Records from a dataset
______________________________
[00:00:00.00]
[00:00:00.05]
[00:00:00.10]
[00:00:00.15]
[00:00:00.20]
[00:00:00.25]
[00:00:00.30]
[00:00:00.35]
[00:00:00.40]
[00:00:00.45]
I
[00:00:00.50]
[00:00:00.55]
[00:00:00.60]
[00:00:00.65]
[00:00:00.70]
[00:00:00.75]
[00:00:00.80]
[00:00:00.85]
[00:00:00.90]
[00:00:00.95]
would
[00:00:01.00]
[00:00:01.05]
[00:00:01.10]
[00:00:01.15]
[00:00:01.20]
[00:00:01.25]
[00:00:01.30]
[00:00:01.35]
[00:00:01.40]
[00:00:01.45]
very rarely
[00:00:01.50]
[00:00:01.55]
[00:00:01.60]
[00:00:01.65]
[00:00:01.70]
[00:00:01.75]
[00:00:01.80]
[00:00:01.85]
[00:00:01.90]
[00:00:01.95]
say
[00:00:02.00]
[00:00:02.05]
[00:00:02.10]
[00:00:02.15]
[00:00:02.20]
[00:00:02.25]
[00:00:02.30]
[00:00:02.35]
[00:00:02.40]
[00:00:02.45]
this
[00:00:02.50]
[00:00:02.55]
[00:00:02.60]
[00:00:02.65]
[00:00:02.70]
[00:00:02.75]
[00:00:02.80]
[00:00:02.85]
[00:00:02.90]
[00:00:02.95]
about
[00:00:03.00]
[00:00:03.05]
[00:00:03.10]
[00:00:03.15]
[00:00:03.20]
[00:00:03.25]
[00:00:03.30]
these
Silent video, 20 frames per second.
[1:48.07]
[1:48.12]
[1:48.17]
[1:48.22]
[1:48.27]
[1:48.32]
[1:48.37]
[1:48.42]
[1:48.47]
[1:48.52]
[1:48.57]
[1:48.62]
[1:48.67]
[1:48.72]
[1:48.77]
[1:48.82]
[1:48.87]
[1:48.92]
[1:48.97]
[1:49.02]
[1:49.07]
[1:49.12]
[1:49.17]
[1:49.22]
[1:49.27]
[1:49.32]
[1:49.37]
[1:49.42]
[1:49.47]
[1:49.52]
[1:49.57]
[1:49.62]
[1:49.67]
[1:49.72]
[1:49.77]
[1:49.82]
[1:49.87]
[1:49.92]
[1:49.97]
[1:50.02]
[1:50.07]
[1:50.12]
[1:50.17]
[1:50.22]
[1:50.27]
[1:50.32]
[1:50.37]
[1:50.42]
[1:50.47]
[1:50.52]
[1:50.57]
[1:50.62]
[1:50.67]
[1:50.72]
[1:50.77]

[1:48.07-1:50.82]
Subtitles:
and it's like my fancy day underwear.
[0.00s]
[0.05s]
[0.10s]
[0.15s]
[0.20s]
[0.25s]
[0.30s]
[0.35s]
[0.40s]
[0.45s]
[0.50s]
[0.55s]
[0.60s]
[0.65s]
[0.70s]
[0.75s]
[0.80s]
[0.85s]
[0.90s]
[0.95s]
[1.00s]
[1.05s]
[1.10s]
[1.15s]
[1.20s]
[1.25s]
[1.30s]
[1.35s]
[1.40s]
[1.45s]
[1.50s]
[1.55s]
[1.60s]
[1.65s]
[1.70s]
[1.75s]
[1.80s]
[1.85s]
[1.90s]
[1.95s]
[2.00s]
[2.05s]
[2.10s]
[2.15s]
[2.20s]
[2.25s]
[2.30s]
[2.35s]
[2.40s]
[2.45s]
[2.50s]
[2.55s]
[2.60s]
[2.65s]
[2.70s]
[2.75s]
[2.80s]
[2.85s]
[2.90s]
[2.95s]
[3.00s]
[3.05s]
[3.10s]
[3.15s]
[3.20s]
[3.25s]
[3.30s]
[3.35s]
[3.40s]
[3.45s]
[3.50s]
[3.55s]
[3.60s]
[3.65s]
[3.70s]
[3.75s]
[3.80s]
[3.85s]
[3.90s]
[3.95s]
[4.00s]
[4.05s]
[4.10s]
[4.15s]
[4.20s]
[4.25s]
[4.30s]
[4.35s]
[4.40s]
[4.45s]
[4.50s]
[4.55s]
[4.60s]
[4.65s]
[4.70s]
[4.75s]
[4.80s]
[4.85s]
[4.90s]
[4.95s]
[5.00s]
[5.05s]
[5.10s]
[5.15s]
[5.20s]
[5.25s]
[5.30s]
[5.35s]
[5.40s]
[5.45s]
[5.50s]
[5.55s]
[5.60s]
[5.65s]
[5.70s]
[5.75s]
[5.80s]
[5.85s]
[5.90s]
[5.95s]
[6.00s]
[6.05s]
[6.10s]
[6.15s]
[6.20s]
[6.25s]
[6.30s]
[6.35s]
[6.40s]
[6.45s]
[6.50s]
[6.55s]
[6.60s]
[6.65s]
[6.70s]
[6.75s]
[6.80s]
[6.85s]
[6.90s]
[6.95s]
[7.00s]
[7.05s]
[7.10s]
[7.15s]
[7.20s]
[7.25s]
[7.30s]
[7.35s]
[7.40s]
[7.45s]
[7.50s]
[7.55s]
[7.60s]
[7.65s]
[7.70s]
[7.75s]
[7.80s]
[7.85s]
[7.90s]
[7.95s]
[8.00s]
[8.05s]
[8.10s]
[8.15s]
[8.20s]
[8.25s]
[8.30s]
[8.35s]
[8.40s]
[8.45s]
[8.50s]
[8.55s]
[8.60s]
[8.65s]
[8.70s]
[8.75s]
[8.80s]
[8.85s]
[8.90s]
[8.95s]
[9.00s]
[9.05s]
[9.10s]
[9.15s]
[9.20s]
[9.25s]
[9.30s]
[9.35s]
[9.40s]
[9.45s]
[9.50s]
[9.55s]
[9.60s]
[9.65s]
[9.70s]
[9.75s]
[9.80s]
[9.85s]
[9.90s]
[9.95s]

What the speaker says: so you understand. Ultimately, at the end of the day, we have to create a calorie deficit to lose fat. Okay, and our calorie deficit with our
______________________________
▶ [WORK INSTRUCTIONS] Nothing in the records may change; output all of them exactly.

▶ [COMPLETED TASK]
[00:00:00.00]
[00:00:00.05]
[00:00:00.10]
[00:00:00.15]
[00:00:00.20]
[00:00:00.25]
[00:00:00.30]
[00:00:00.35]
[00:00:00.40]
[00:00:00.45]
I
[00:00:00.50]
[00:00:00.55]
[00:00:00.60]
[00:00:00.65]
[00:00:00.70]
[00:00:00.75]
[00:00:00.80]
[00:00:00.85]
[00:00:00.90]
[00:00:00.95]
would
[00:00:01.00]
[00:00:01.05]
[00:00:01.10]
[00:00:01.15]
[00:00:01.20]
[00:00:01.25]
[00:00:01.30]
[00:00:01.35]
[00:00:01.40]
[00:00:01.45]
very rarely
[00:00:01.50]
[00:00:01.55]
[00:00:01.60]
[00:00:01.65]
[00:00:01.70]
[00:00:01.75]
[00:00:01.80]
[00:00:01.85]
[00:00:01.90]
[00:00:01.95]
say
[00:00:02.00]
[00:00:02.05]
[00:00:02.10]
[00:00:02.15]
[00:00:02.20]
[00:00:02.25]
[00:00:02.30]
[00:00:02.35]
[00:00:02.40]
[00:00:02.45]
this
[00:00:02.50]
[00:00:02.55]
[00:00:02.60]
[00:00:02.65]
[00:00:02.70]
[00:00:02.75]
[00:00:02.80]
[00:00:02.85]
[00:00:02.90]
[00:00:02.95]
about
[00:00:03.00]
[00:00:03.05]
[00:00:03.10]
[00:00:03.15]
[00:00:03.20]
[00:00:03.25]
[00:00:03.30]
these
Silent video, 20 frames per second.
[1:48.07]
[1:48.12]
[1:48.17]
[1:48.22]
[1:48.27]
[1:48.32]
[1:48.37]
[1:48.42]
[1:48.47]
[1:48.52]
[1:48.57]
[1:48.62]
[1:48.67]
[1:48.72]
[1:48.77]
[1:48.82]
[1:48.87]
[1:48.92]
[1:48.97]
[1:49.02]
[1:49.07]
[1:49.12]
[1:49.17]
[1:49.22]
[1:49.27]
[1:49.32]
[1:49.37]
[1:49.42]
[1:49.47]
[1:49.52]
[1:49.57]
[1:49.62]
[1:49.67]
[1:49.72]
[1:49.77]
[1:49.82]
[1:49.87]
[1:49.92]
[1:49.97]
[1:50.02]
[1:50.07]
[1:50.12]
[1:50.17]
[1:50.22]
[1:50.27]
[1:50.32]
[1:50.37]
[1:50.42]
[1:50.47]
[1:50.52]
[1:50.57]
[1:50.62]
[1:50.67]
[1:50.72]
[1:50.77]

[1:48.07-1:50.82]
Subtitles:
and it's like my fancy day underwear.
[0.00s]
[0.05s]
[0.10s]
[0.15s]
[0.20s]
[0.25s]
[0.30s]
[0.35s]
[0.40s]
[0.45s]
[0.50s]
[0.55s]
[0.60s]
[0.65s]
[0.70s]
[0.75s]
[0.80s]
[0.85s]
[0.90s]
[0.95s]
[1.00s]
[1.05s]
[1.10s]
[1.15s]
[1.20s]
[1.25s]
[1.30s]
[1.35s]
[1.40s]
[1.45s]
[1.50s]
[1.55s]
[1.60s]
[1.65s]
[1.70s]
[1.75s]
[1.80s]
[1.85s]
[1.90s]
[1.95s]
[2.00s]
[2.05s]
[2.10s]
[2.15s]
[2.20s]
[2.25s]
[2.30s]
[2.35s]
[2.40s]
[2.45s]
[2.50s]
[2.55s]
[2.60s]
[2.65s]
[2.70s]
[2.75s]
[2.80s]
[2.85s]
[2.90s]
[2.95s]
[3.00s]
[3.05s]
[3.10s]
[3.15s]
[3.20s]
[3.25s]
[3.30s]
[3.35s]
[3.40s]
[3.45s]
[3.50s]
[3.55s]
[3.60s]
[3.65s]
[3.70s]
[3.75s]
[3.80s]
[3.85s]
[3.90s]
[3.95s]
[4.00s]
[4.05s]
[4.10s]
[4.15s]
[4.20s]
[4.25s]
[4.30s]
[4.35s]
[4.40s]
[4.45s]
[4.50s]
[4.55s]
[4.60s]
[4.65s]
[4.70s]
[4.75s]
[4.80s]
[4.85s]
[4.90s]
[4.95s]
[5.00s]
[5.05s]
[5.10s]
[5.15s]
[5.20s]
[5.25s]
[5.30s]
[5.35s]
[5.40s]
[5.45s]
[5.50s]
[5.55s]
[5.60s]
[5.65s]
[5.70s]
[5.75s]
[5.80s]
[5.85s]
[5.90s]
[5.95s]
[6.00s]
[6.05s]
[6.10s]
[6.15s]
[6.20s]
[6.25s]
[6.30s]
[6.35s]
[6.40s]
[6.45s]
[6.50s]
[6.55s]
[6.60s]
[6.65s]
[6.70s]
[6.75s]
[6.80s]
[6.85s]
[6.90s]
[6.95s]
[7.00s]
[7.05s]
[7.10s]
[7.15s]
[7.20s]
[7.25s]
[7.30s]
[7.35s]
[7.40s]
[7.45s]
[7.50s]
[7.55s]
[7.60s]
[7.65s]
[7.70s]
[7.75s]
[7.80s]
[7.85s]
[7.90s]
[7.95s]
[8.00s]
[8.05s]
[8.10s]
[8.15s]
[8.20s]
[8.25s]
[8.30s]
[8.35s]
[8.40s]
[8.45s]
[8.50s]
[8.55s]
[8.60s]
[8.65s]
[8.70s]
[8.75s]
[8.80s]
[8.85s]
[8.90s]
[8.95s]
[9.00s]
[9.05s]
[9.10s]
[9.15s]
[9.20s]
[9.25s]
[9.30s]
[9.35s]
[9.40s]
[9.45s]
[9.50s]
[9.55s]
[9.60s]
[9.65s]
[9.70s]
[9.75s]
[9.80s]
[9.85s]
[9.90s]
[9.95s]

What the speaker says: so you understand. Ultimately, at the end of the day, we have to create a calorie deficit to lose fat. Okay, and our calorie deficit with our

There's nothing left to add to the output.